## Required action
Everything in the records below should be printed exactly, except the pictures.
^^^^
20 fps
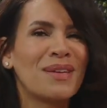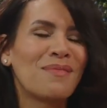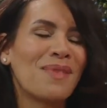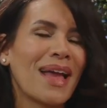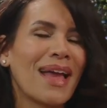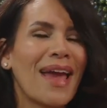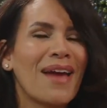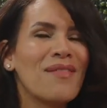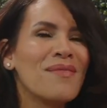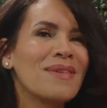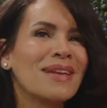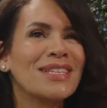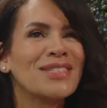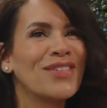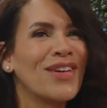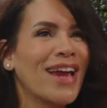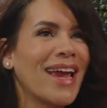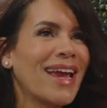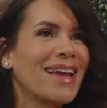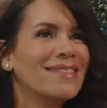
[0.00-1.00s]
I'm like everybody's
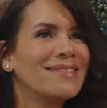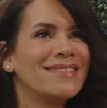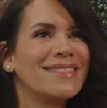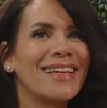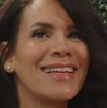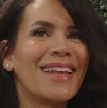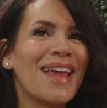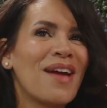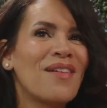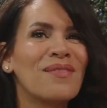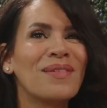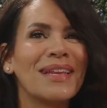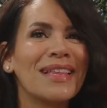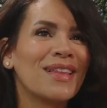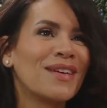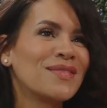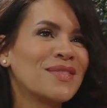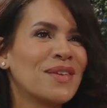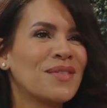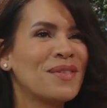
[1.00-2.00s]
great and everybody
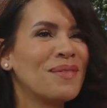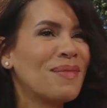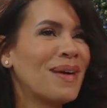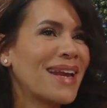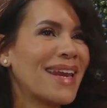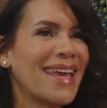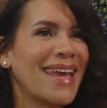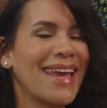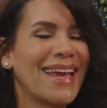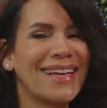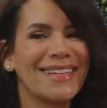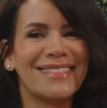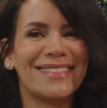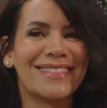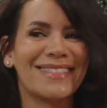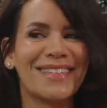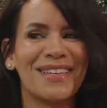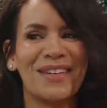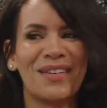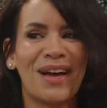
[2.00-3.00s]
loves everybody
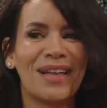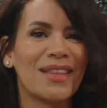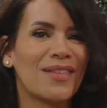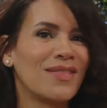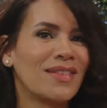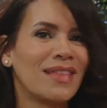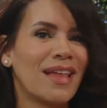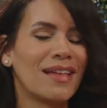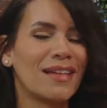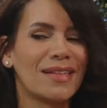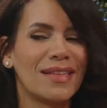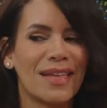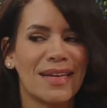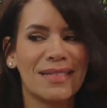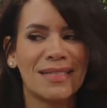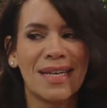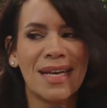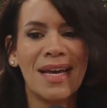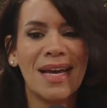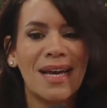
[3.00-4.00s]
and you know I live in La La
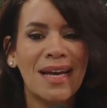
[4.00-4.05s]
Land.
^^^^
## Exercise response
20 fps
[0.00-1.00s]
I'm like everybody's
[1.00-2.00s]
great and everybody
[2.00-3.00s]
loves everybody
[3.00-4.00s]
and you know I live in La La
[4.00-4.05s]
Land.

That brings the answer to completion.